Johns comments: “With the Premier League kicking off again this week, we are likely to see the most tech-heavy season to date, but some of the most exciting tech will actually be on the side-lines, improving the fan viewing experience. Based on our experience in the industry and speaking to the clubs and broadcasters with which we work, I see three key areas for technology this season – mobile, content production and online live streams.
“Clubs, and the league, are looking to technology to recoup some of their ratings losses in recent years, primarily due to ‘Millennial flu’, aka younger viewers’ lack of interest in hours-long sporting events carrying massively intrusive ad loads. More football stadiums are adding high capacity Wi-Fi in their stadiums and supplying fans with live video feeds of content only available to fans attending events. They are betting that content like side-line interviews, behind-the-scenes features and unique camera angles will carry additional value and help get fans into seats and re-energise flagging fan support.
Mobile wins and live streaming
“It’s not just live streams that makes mobile a winner for clubs. Clubs are increasingly using apps to offer highlights on-demand and exclusive content for fans. Video is critical to football, people want to see what they missed, and they want to play those glory moments over and over and show off to their friends in the pub – mobile is the best way to do this. Football bosses are hoping that a mobile offering will at least get casual interest from on-the-go viewers.
“With more and more fans watching live streams online, there is no room for delay. Just look at the outcry when iPlayer was delayed during the World Cup. Viewers will abandon your service if a video doesn’t play within two seconds, and a stream cutting out at the crucial moment will hit your reputation hard. Anyone gearing up to show the Premier League needs to ensure they have a proper Network Operations Centre in place, which monitors your live events and linear channels proactively, with dedicated engineers ready to resolve issues before your viewers see them.
“Clubs like Arsenal are using live streaming through their mobile app to engage fans from over 200 countries, reaching their global fan base, and use advanced analytics to guide content decisions and fan marketing strategy.
Content production pressures
“Broadcasters and content producers need to be agile to react to the changing conditions, whether that is getting content into new markets or content or adding new technologies like AI and VR/AR which fans are increasingly demanding.
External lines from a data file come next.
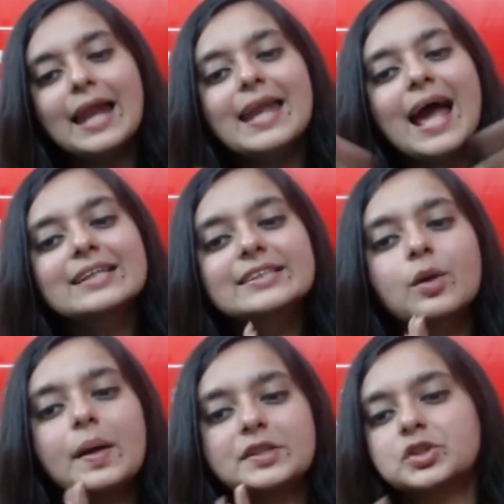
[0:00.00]
Next
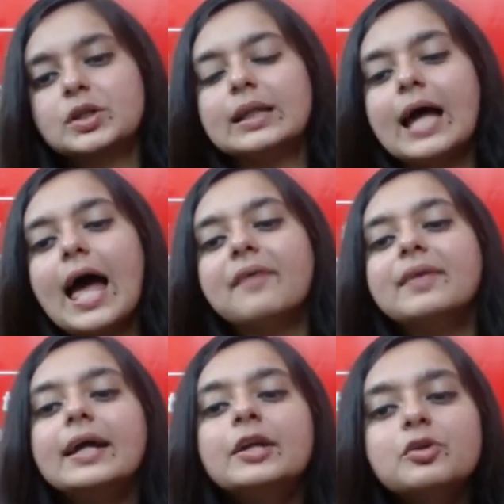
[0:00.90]
question.
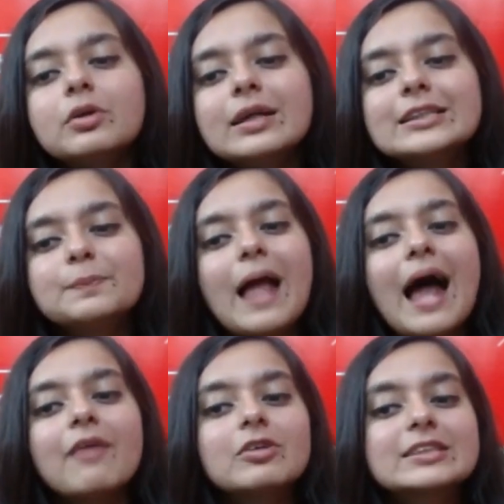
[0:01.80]
The intruder's
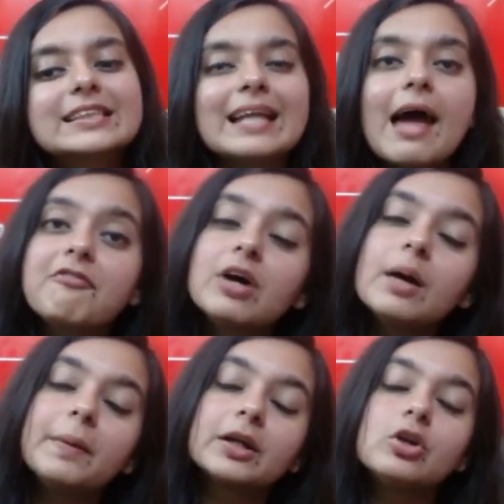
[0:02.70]
plan was clever
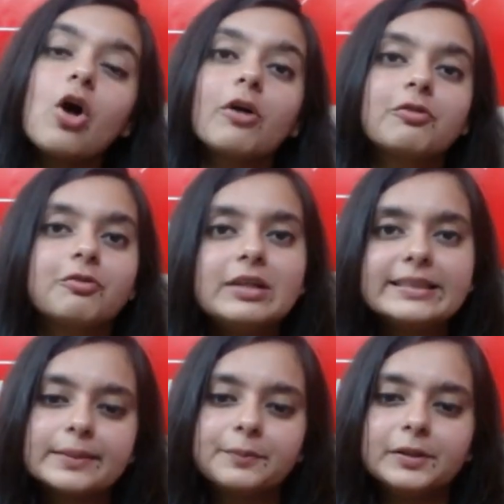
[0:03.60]
but not
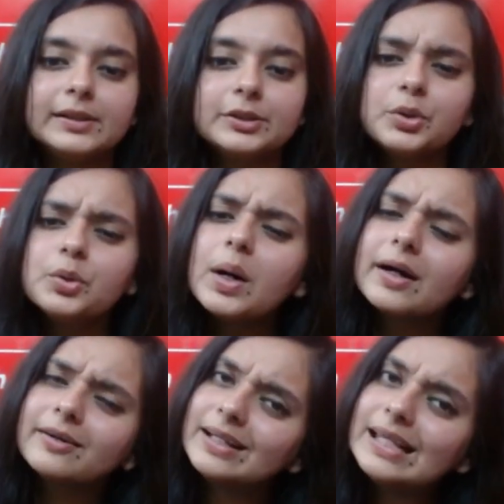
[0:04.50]
feasible. Do you
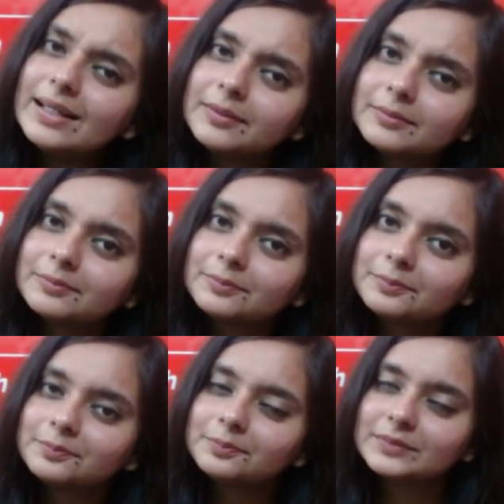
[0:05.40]
agree?
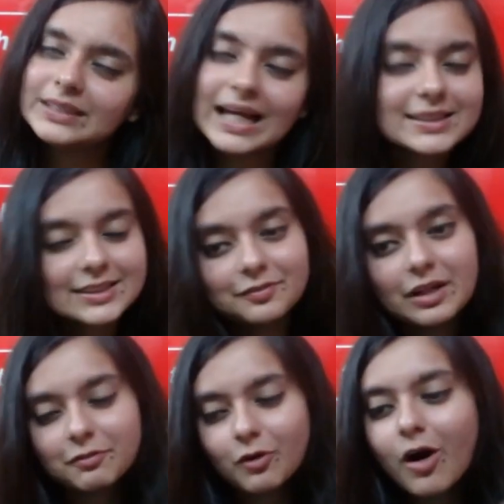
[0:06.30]
Yes, we
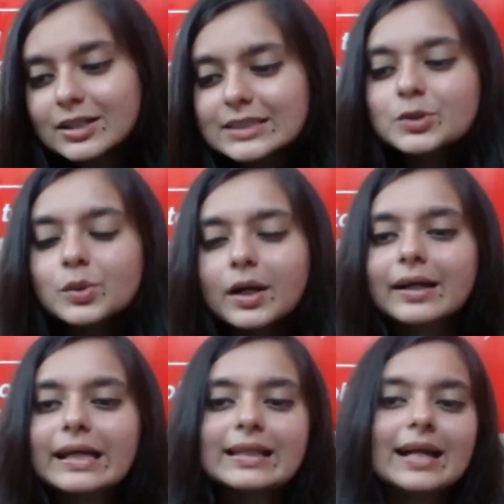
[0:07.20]
of course do
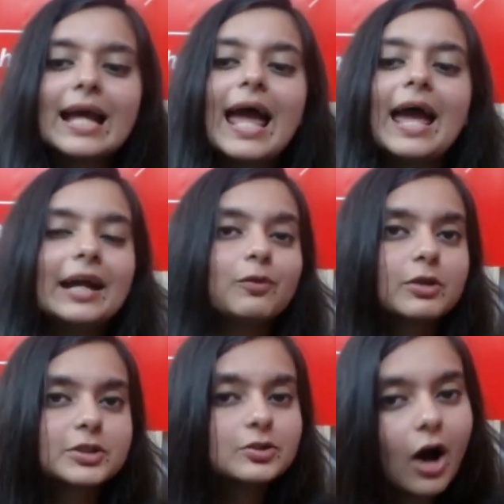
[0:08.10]
agree that it
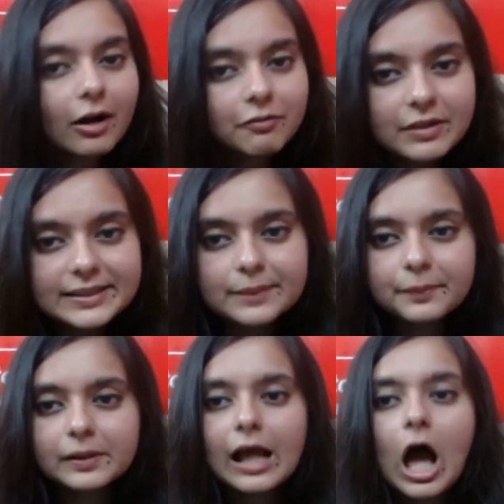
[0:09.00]
was not
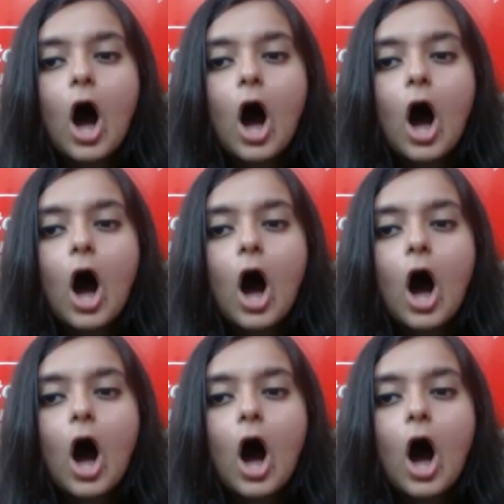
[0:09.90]
feasible.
It is vital they are able to repurpose for multiple platforms, need to be able to deliver versions in multiple formats, multiple languages and with different cuts. They need to understand how consumers are viewing their sports content so they can continuously improve the fan experience, demonstrate ROI, and provide the most engaging multi-screen video service possible and keep engagement high.
“In a time-sensitive live game environment, the pressure to deliver content more quickly than ever before is immense. Broadcasters need to get clips out to multiple stakeholders and partners in multiple countries within minutes. Highlights need to be compiled and distributed as the match is in progress as well as for half time and full time reviews. Automation is helping broadcasters like Sky achieve this for their partners around the world, a process that, if done manually, would require an immense amount of resources and hands-on work.”